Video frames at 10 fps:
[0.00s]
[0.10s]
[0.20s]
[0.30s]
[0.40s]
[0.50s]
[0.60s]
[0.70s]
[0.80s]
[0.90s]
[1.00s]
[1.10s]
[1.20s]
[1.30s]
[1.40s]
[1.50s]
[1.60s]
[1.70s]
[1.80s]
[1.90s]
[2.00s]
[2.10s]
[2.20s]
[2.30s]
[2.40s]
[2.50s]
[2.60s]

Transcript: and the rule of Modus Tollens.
====
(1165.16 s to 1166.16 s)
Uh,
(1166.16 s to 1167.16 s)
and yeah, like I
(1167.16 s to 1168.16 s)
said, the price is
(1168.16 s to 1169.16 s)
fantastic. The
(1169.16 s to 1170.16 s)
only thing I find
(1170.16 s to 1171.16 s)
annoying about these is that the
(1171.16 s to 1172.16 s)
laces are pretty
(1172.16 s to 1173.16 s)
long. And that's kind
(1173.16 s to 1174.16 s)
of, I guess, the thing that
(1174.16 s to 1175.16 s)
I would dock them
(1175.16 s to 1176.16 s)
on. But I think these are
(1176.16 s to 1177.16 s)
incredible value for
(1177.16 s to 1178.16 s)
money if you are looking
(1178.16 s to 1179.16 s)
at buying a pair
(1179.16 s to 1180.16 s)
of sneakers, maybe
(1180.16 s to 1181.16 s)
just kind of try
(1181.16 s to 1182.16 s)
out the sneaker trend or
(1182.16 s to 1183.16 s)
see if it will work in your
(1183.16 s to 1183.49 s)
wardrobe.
====
* [Task objective]: Print only what lies in the material above starting at the line with "Video frames at" and ending at the line with "Transcript: and the rule of Modus Tollens.", every line exactly as given.

* [Exercise result]:
Video frames at 10 fps:
[0.00s]
[0.10s]
[0.20s]
[0.30s]
[0.40s]
[0.50s]
[0.60s]
[0.70s]
[0.80s]
[0.90s]
[1.00s]
[1.10s]
[1.20s]
[1.30s]
[1.40s]
[1.50s]
[1.60s]
[1.70s]
[1.80s]
[1.90s]
[2.00s]
[2.10s]
[2.20s]
[2.30s]
[2.40s]
[2.50s]
[2.60s]

Transcript: and the rule of Modus Tollens.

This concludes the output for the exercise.